»»

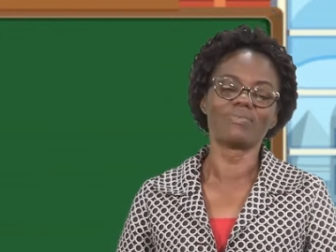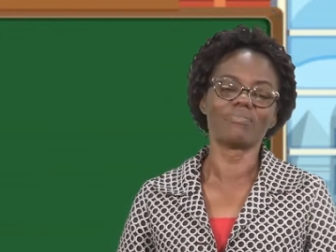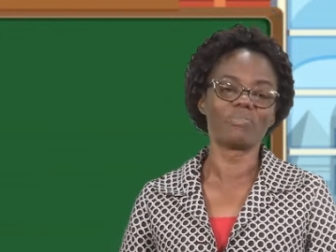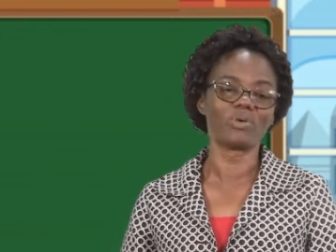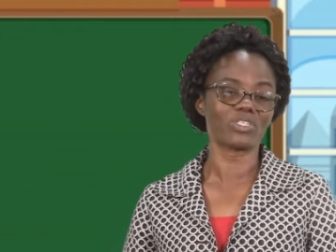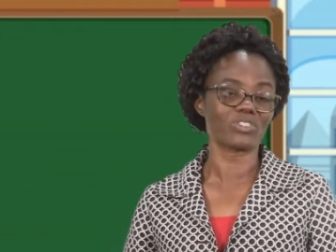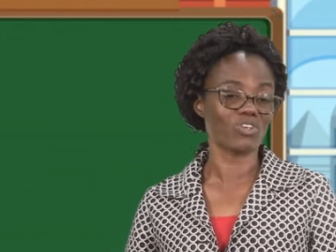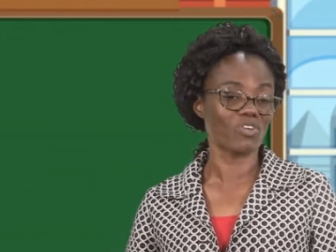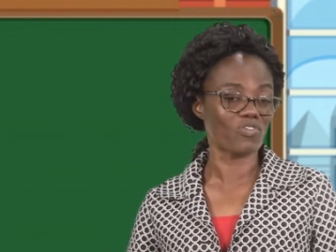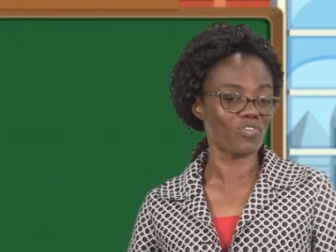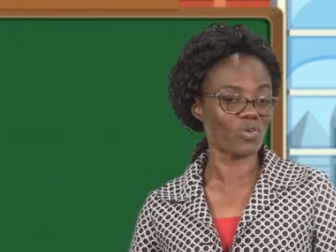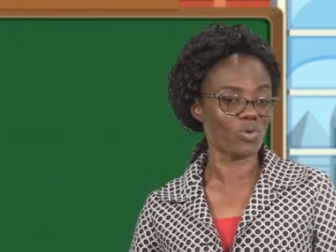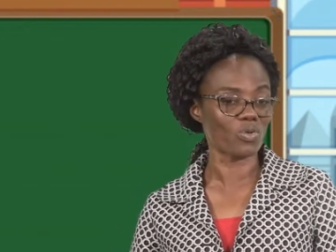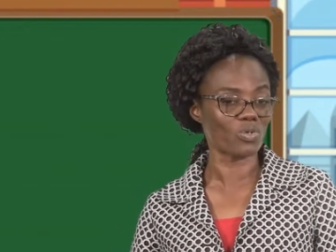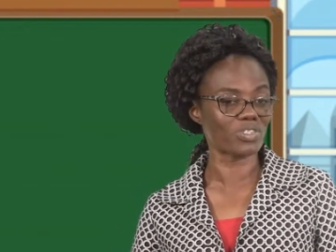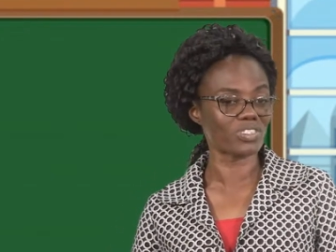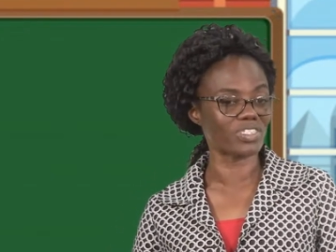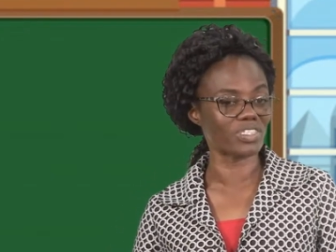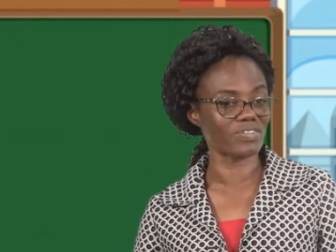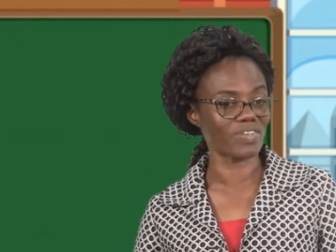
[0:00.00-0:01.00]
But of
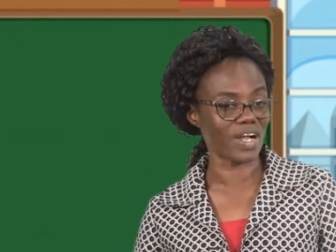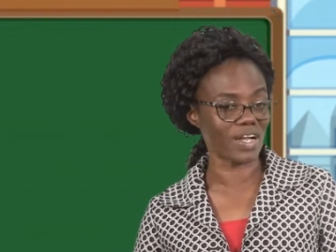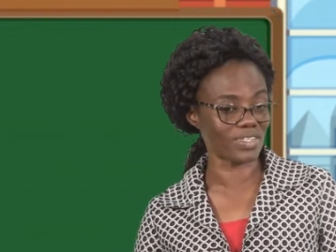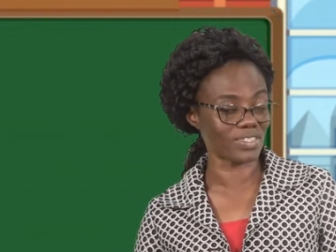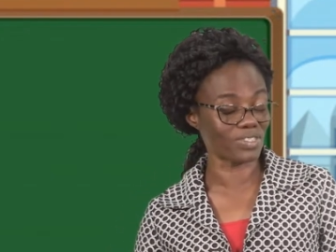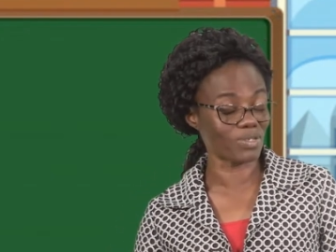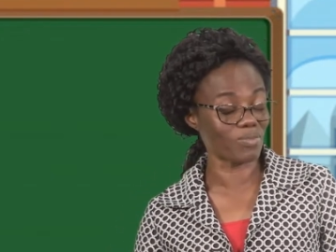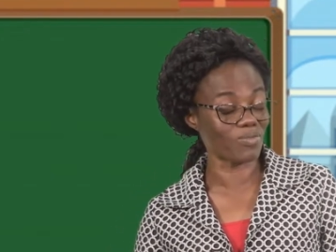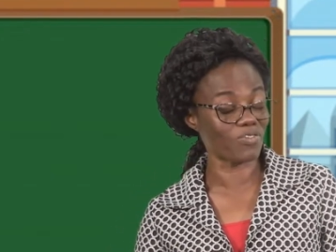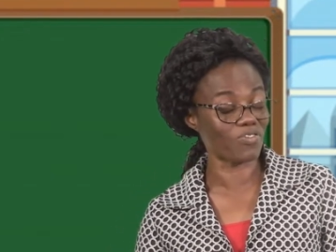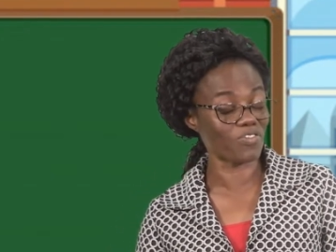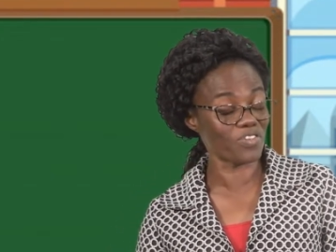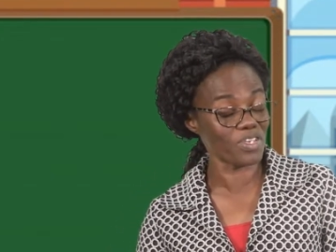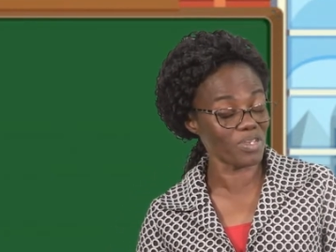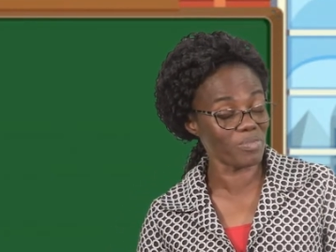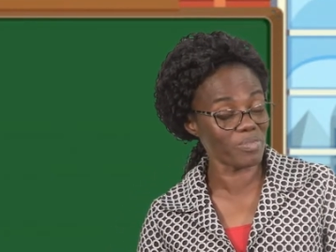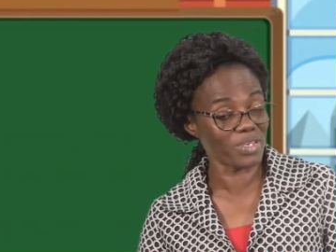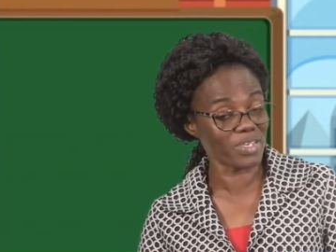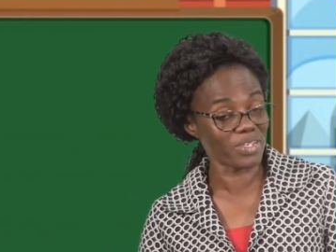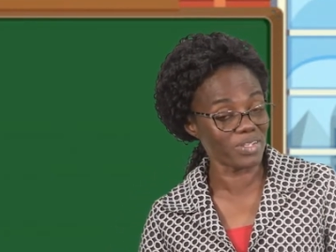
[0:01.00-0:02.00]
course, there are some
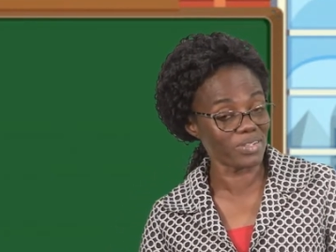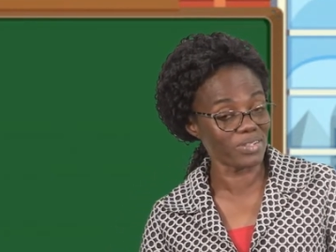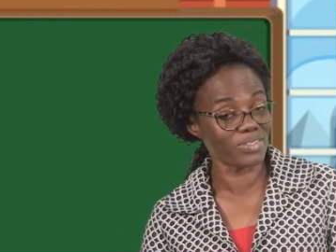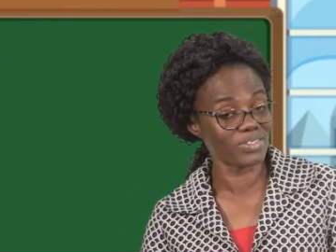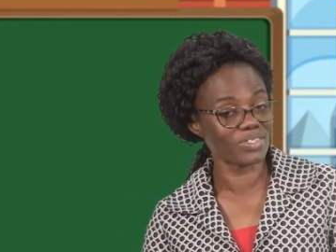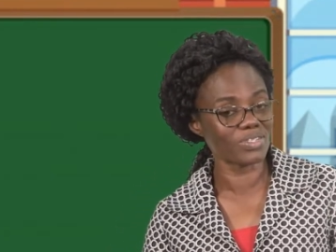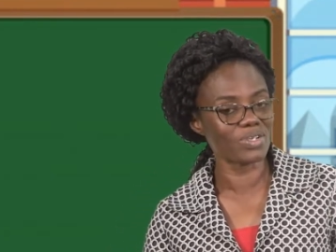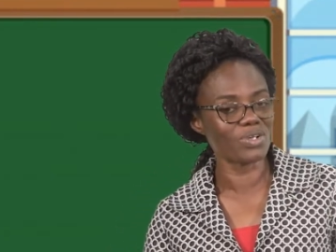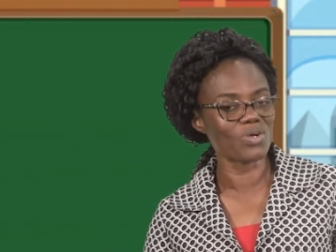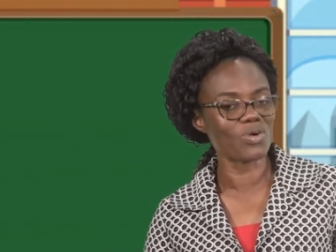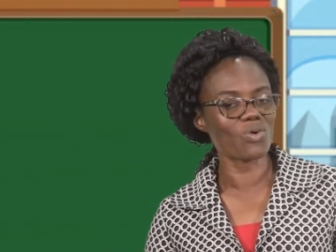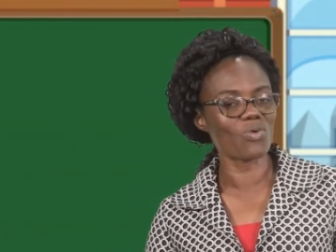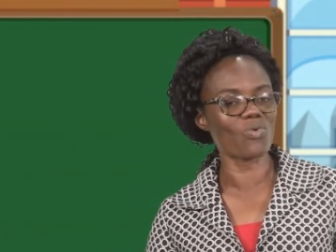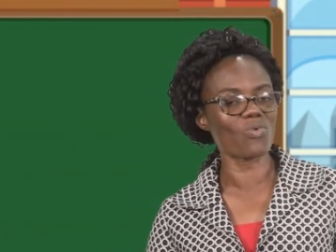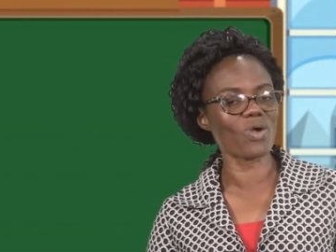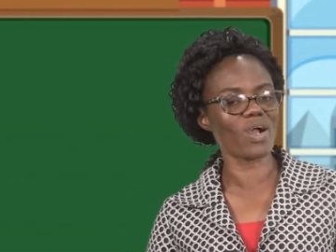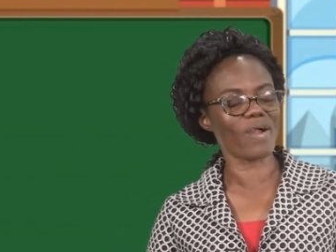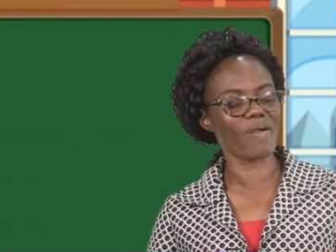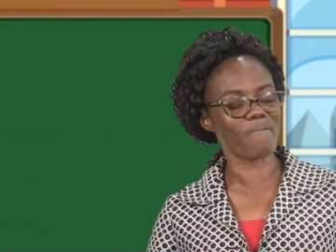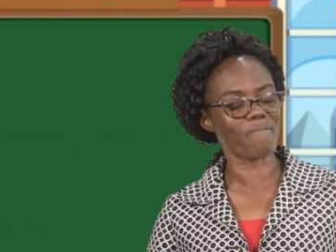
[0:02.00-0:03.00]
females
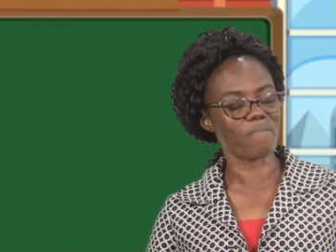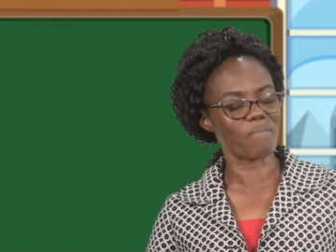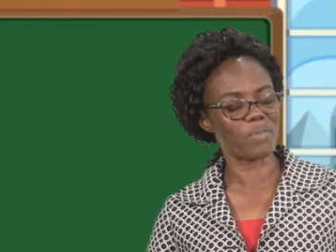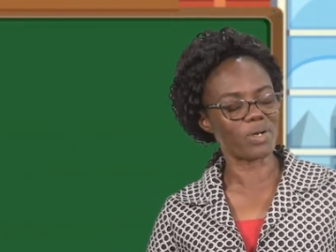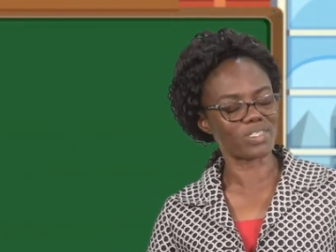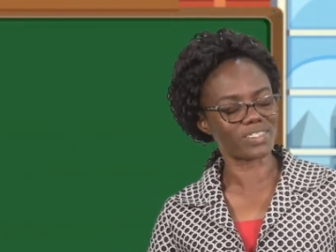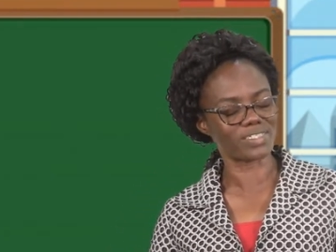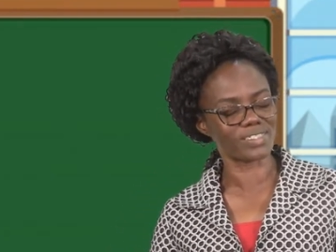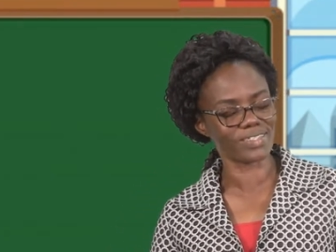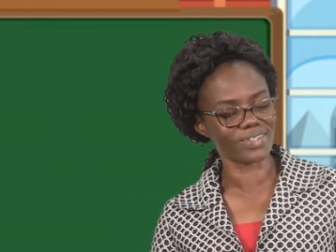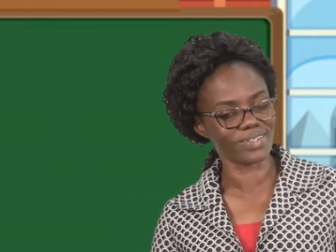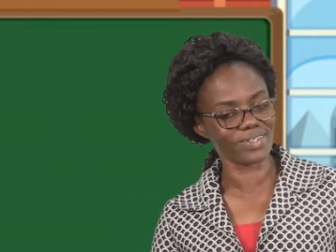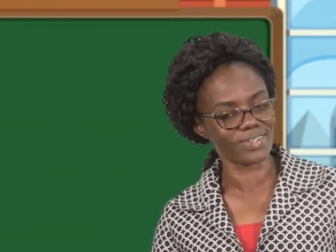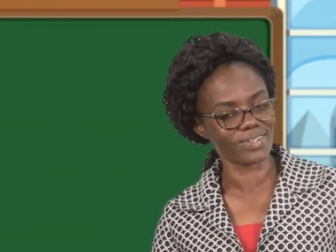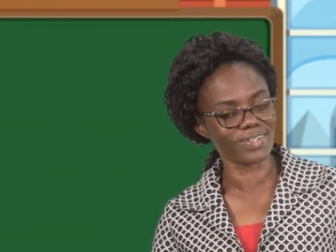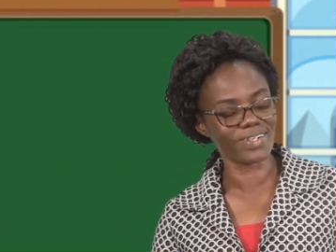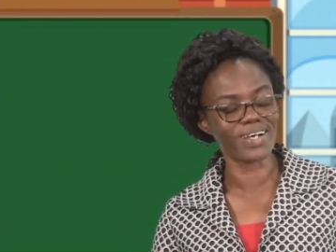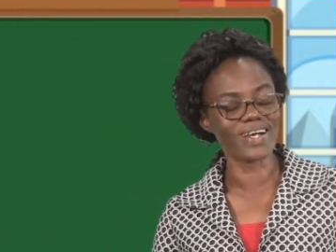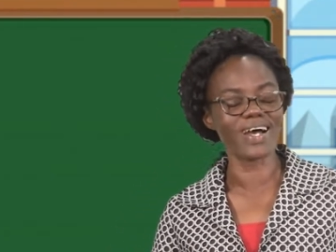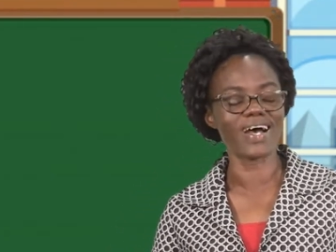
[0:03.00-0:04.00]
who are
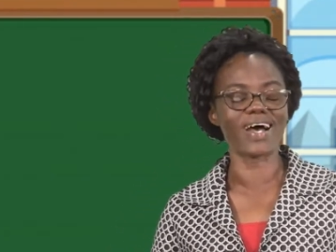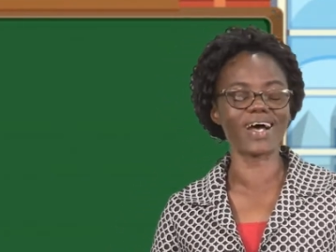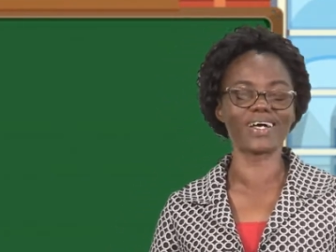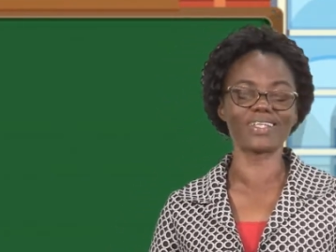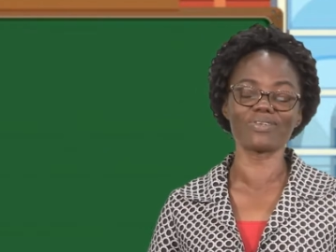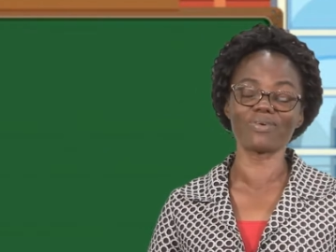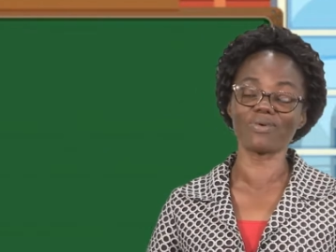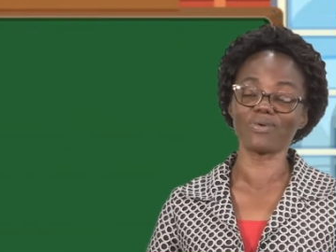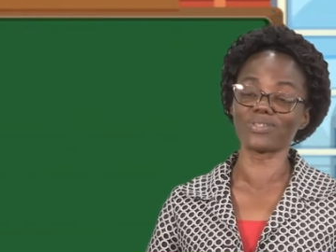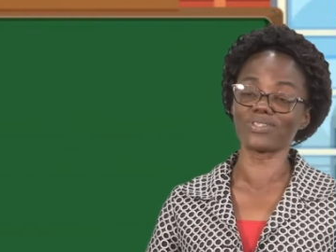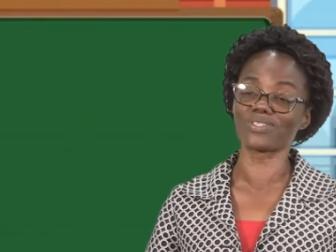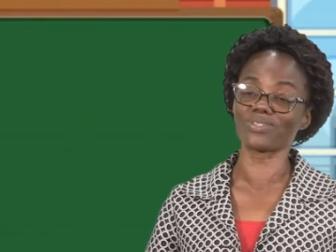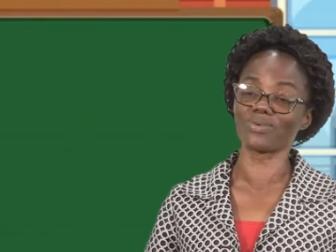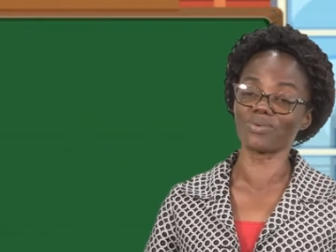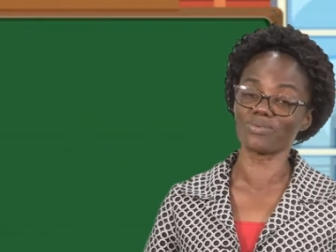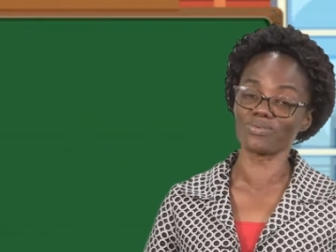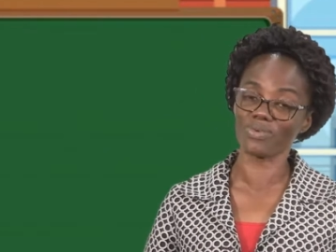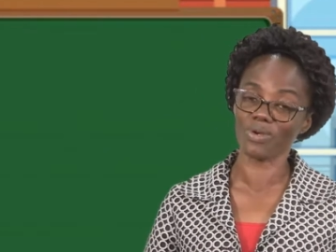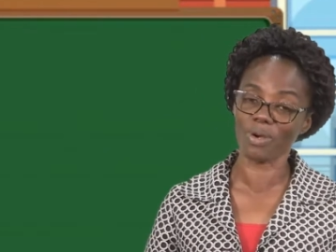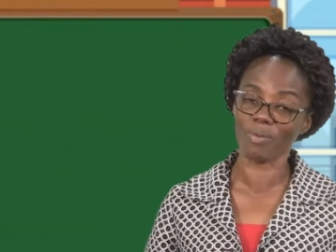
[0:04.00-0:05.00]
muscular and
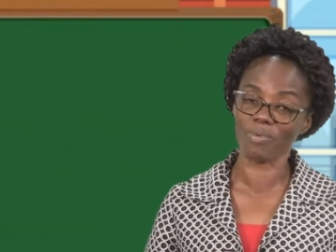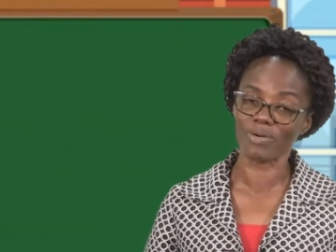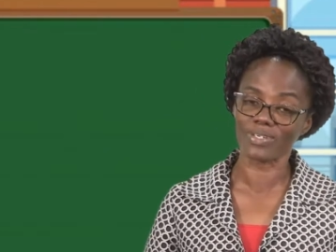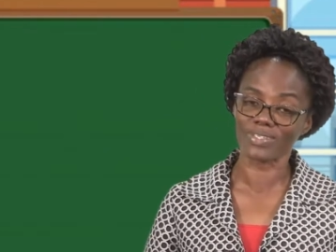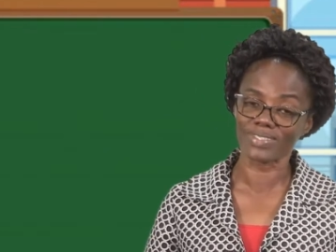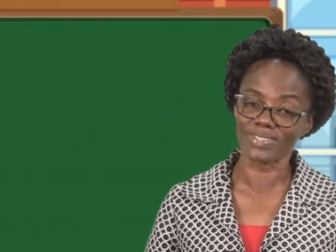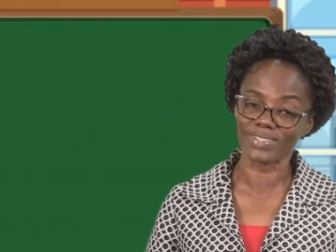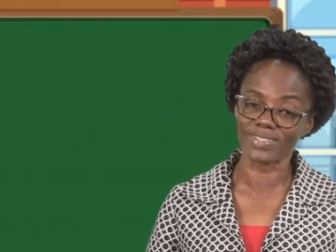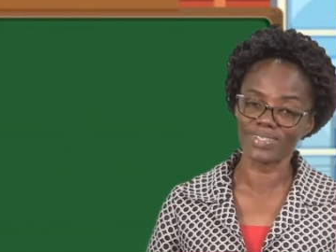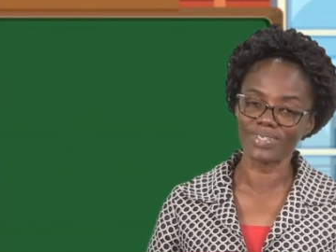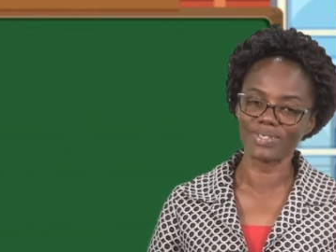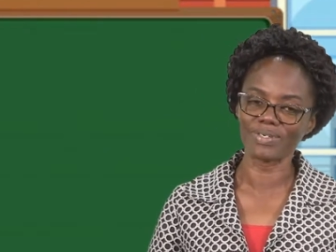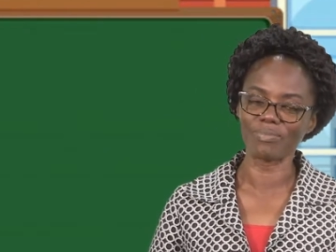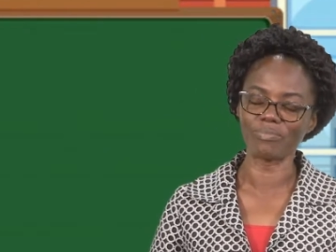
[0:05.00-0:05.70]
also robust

««

Reproduce every entry above exactly, and omit the pictures.

# Response for this exercise
[0:00.00-0:01.00]
But of
[0:01.00-0:02.00]
course, there are some
[0:02.00-0:03.00]
females
[0:03.00-0:04.00]
who are
[0:04.00-0:05.00]
muscular and
[0:05.00-0:05.70]
also robust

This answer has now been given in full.